Estimated revenue losses $1.70 billiond No expiration under current law (other than the credit allocation limit). $1.40 billion
Renewable Energy Name Credit for holding clean renewable energy bonds
New clean renewable energy bonds help tax-exempt entities finance capital expenditures for new facilities that produce electricity from renewable sources. Bond holders receive tax credits at 70 percent of the tax credit interest rate, in lieu of interest payments. These bonds may be issued by a public power provider, a cooperative electric company, a governmental body, a clean renewable energy bond lender or a not-for-profit electric utility that has received a loan or loan guarantee under the Rural Electrification Act. Treasury publicly solicited applications for an initial volume cap, set by Congress at $800 million, and awarded allocations based on criteria and applications received. An additional $1.6 billion in new clean renewable energy bond authorization was provided under the Recovery Act. In March 2010, provisions included in the Hiring Incentives to Restore Employment Act allowed issuers of clean renewable energy bonds (and other qualified tax-credit bonds) to receive a direct payment from the Treasury instead of providing tax credits to bondholders.
Table 6 provides a description of the federal program we identified in appendix V as targeting or related to wind and solar energy, as well as two additional federal programs we identified as more broadly targeting or related to renewable energy. The table also provides information reported by the Office of Management and Budget (OMB) on outlays.

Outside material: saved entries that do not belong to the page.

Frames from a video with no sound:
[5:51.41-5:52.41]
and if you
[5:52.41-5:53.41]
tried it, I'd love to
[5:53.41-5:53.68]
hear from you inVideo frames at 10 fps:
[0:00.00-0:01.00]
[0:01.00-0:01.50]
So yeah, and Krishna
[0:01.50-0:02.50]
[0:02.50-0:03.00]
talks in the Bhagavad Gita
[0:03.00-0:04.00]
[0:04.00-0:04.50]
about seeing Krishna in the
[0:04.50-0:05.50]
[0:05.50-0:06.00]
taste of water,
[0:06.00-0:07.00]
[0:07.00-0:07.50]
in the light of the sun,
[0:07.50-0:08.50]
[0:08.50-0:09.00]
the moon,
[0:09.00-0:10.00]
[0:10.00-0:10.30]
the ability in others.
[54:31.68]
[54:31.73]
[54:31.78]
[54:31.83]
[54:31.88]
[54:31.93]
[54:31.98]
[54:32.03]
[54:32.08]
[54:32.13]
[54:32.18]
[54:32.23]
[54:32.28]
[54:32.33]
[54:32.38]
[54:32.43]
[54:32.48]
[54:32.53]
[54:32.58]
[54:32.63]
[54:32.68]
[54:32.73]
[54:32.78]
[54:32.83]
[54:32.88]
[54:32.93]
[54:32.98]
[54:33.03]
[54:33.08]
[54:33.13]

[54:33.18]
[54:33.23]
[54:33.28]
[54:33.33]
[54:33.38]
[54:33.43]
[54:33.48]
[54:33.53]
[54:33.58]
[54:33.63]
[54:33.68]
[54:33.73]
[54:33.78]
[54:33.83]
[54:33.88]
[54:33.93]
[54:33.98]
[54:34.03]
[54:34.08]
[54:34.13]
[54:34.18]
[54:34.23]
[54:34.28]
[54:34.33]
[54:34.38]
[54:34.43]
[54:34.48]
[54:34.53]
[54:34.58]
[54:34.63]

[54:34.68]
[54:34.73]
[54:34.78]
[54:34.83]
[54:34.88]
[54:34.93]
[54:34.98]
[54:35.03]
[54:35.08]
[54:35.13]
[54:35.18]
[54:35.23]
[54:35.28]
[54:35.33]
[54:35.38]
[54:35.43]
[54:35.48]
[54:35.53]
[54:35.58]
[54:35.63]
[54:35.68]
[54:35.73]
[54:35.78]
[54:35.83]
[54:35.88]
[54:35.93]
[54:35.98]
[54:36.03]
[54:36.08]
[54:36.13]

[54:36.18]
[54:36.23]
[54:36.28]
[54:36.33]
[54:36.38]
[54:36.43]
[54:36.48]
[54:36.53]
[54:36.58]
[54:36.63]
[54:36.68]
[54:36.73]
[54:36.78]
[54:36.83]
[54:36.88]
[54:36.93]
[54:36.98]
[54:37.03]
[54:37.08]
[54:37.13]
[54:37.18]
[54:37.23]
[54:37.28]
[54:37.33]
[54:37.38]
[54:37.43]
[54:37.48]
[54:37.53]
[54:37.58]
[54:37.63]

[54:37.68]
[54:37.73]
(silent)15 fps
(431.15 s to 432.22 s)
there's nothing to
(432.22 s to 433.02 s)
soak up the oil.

Section 1603 of the Recovery Act, as amended, established a program to provide payments to eligible applicants who place specified energy property (related to renewable energy, among other things) in service for use in a trade or business. Applicants could take the payment in lieu of either a production or investment tax credit. These payments provide an incentive for investment in property for electricity production, particularly those applicants without sufficient tax liability to utilize a nonrefundable tax credit. The program provided payments for eligible energy projects placed in service during 2009, 2010, or 2011, or after 2011 if construction began on the property during 2009, 2010, or 2011 and the property is placed in service by a certain date known as the credit termination date (e.g., Jan. 1, 2017 for certain energy property). The Bioenergy for Advanced Biofuels program, authorized under the Food, Conservation, and Energy Act of 2008, provides payments to eligible producers to support and ensure an expanding production of advanced biofuels, which are defined as fuel derived from renewable biomass other than corn kernel starch. The amount of each payment depends on the number of producers participating in the program, the amount of advanced biofuels being produced, and the amount of funds available. The Repowering Assistance program, authorized under the Food, Conservation, and Energy Act of 2008, provides payments to biorefineries to replace fossil fuels with renewable biomass as a means to produce heat and power. To be eligible, the biorefineries must be located in a rural area and must have been in existence as of June 18, 2008. Payments are available for periods of up to 3 years. Issuers of clean renewable energy bonds can choose to receive a direct payment from the federal government in lieu of the tax credit for bondholders.